Pour la détermination du revenu net de la location, de l'affermage, de l'usage, et de la concession de tous biens mobiliers et de droits d'auteur, les frais exposés en vue de l'acquisition ou de la conservation de ce revenu sont, à défaut d'éléments probants, fixés forfaitairement à 15 p.c. du montant brut, lorsque le bénéficiaire est :

1° un habitant du royaume ou une société, association, établissement ou organisme quelconque ayant en Belgique son siège social, son principal établissement ou son siège de direction ou d'administration et que ces biens ne sont pas affectés à l'exercice de l'activité professionnelle dudit bénéficiaire;

2° un non-résident visé à l'article 227 , du Code des impôts sur les revenus 1992, et que ces biens ne sont pas affectés par ce non- résident à l'activité professionnelle qu'il exerce dans un établissement situé en Belgique.

Article 4

Le taux prévu à l'article 3 est porté à :

1° 50 p.c. de la première tranche de 10.000 euros et 25 p.c. de la tranche de 10.000 euros à 20.000 euros s'il s'agit de droits d'auteur.

2° 50 p.c. s'il s'agit de la location :

a) de décors et costumes de théâtre;

b) de biens meubles garnissant des habitations, chambres ou appartements meublés; lorsqu'il est stipulé un loyer global pour les biens mobiliers et immobiliers, les 2/5 dudit loyer sont censés représenter le montant brut au titre de revenus imposables de biens mobiliers;

32° 85 p.c. s'il s'agit de :

a) la location de partitions, livrets et autres objets analogues faisant partie du matériel d'orchestre pour représentations théâtrales;
b) la concession du droit de pressage de disques commerciaux;
c) la concession du droit de distribution ou de projection de films cinématographiques et d'oeuvres audiovisuelles analogues et la concession du droit de diffusion ou de retransmission simultanée et intégrale de programmes de télévision et de radio.

Article 5

Les frais qui incombent normalement au bénéficiaire des revenus et qui sont supportés, conventionnellement ou non, par le débiteur de ceux-ci, sont, pour la détermination du revenu brut, ajoutés aux sommes effectivement allouées ou attribuées.

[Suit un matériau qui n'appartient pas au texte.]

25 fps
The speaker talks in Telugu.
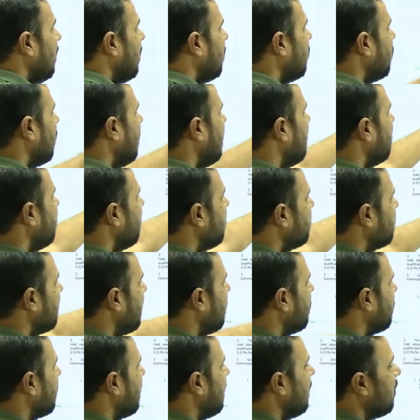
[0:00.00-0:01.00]
ట్వంటీ ఫిఫ్త్
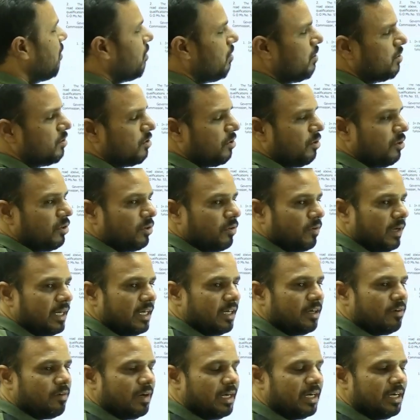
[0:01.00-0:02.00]
ఏప్రిల్ రోజు ట్వంటీ
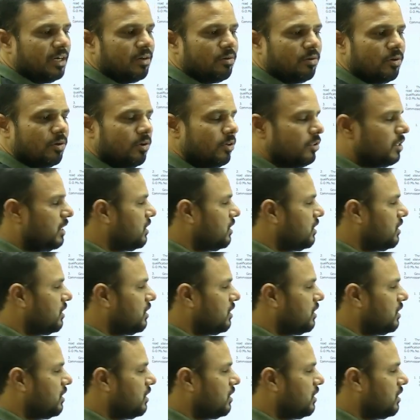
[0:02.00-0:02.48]
ట్వంటీ టూ రోజు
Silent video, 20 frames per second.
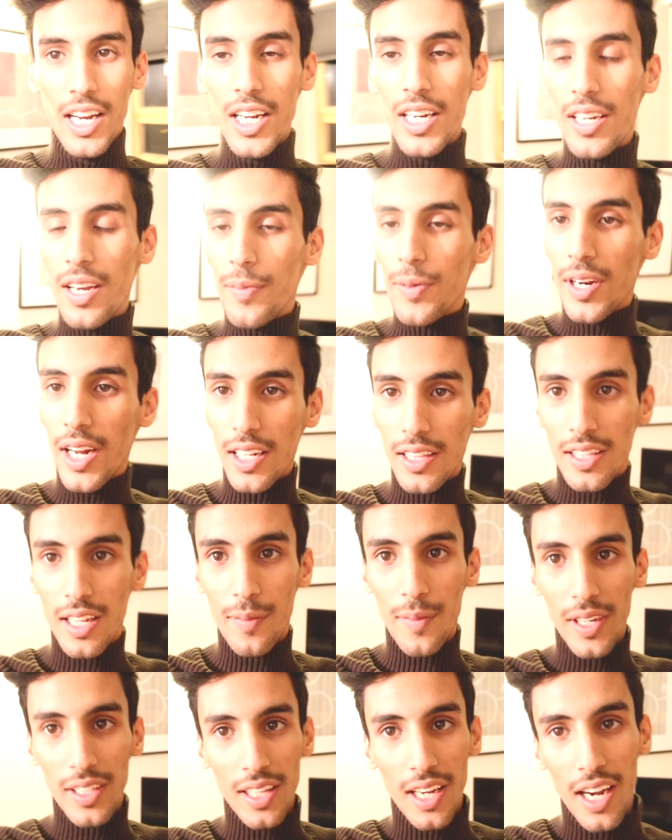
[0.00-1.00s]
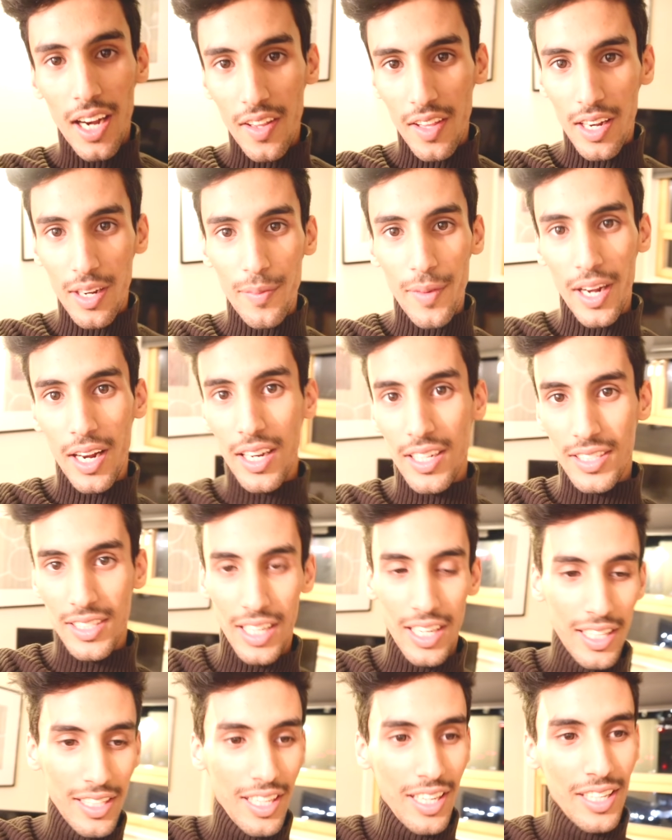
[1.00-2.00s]
الحين نبي نعد المقطع هذا اللي ما
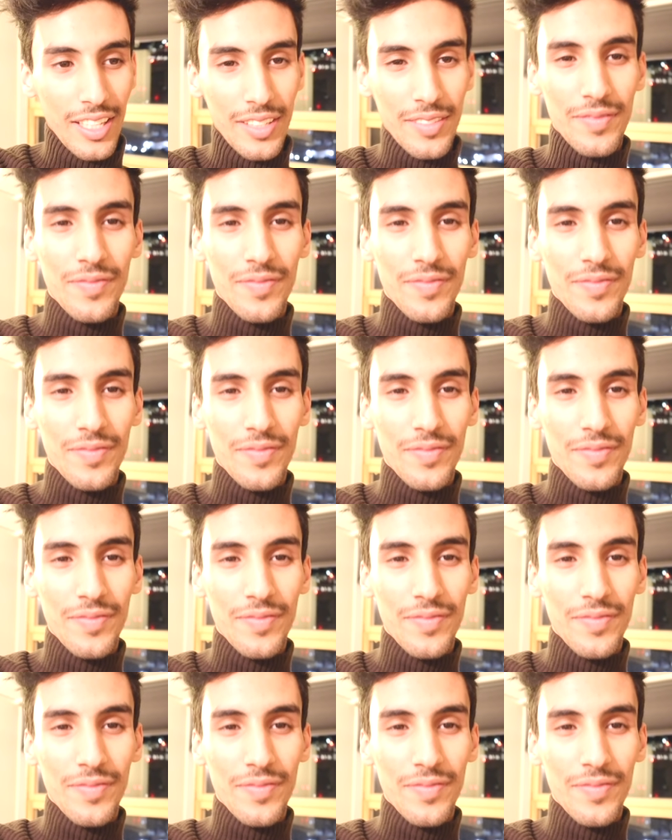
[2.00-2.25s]
خلصناه لحد الحين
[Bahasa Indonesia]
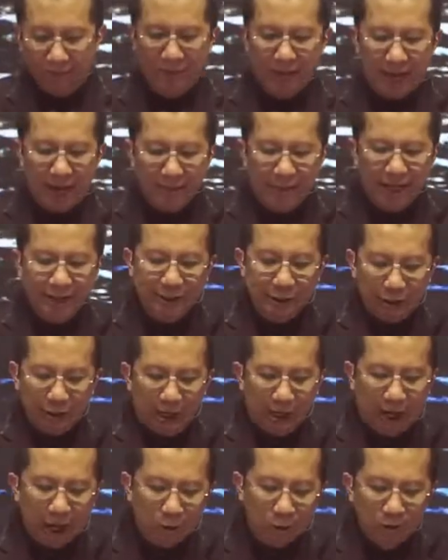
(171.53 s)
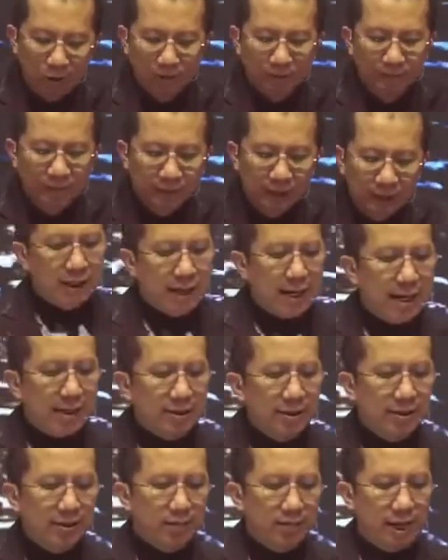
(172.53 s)
Amin saudaraku. Dan
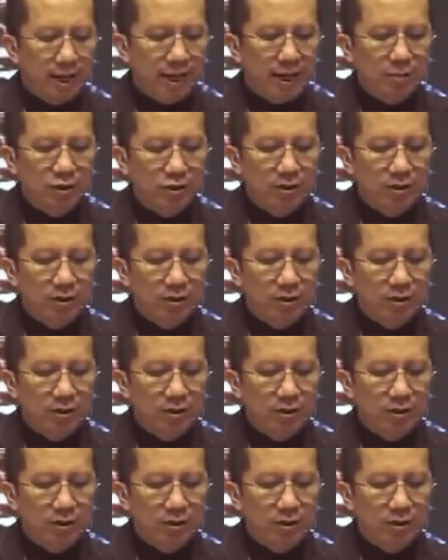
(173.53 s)
semalam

Dans le cas visé à l'article 4, 32°, c , sont incorporés au revenu brut imposable, s'ils sont supportés par le débiteur des revenus, les frais de copies, de sous-titrage et de doublage des films, y compris les bandes de lancement, les frais de transport desdits films à l'étranger, les droits de douane, la taxe sur les locations mobilières et les frais de transfert des redevances, ainsi que tous autres frais analogues.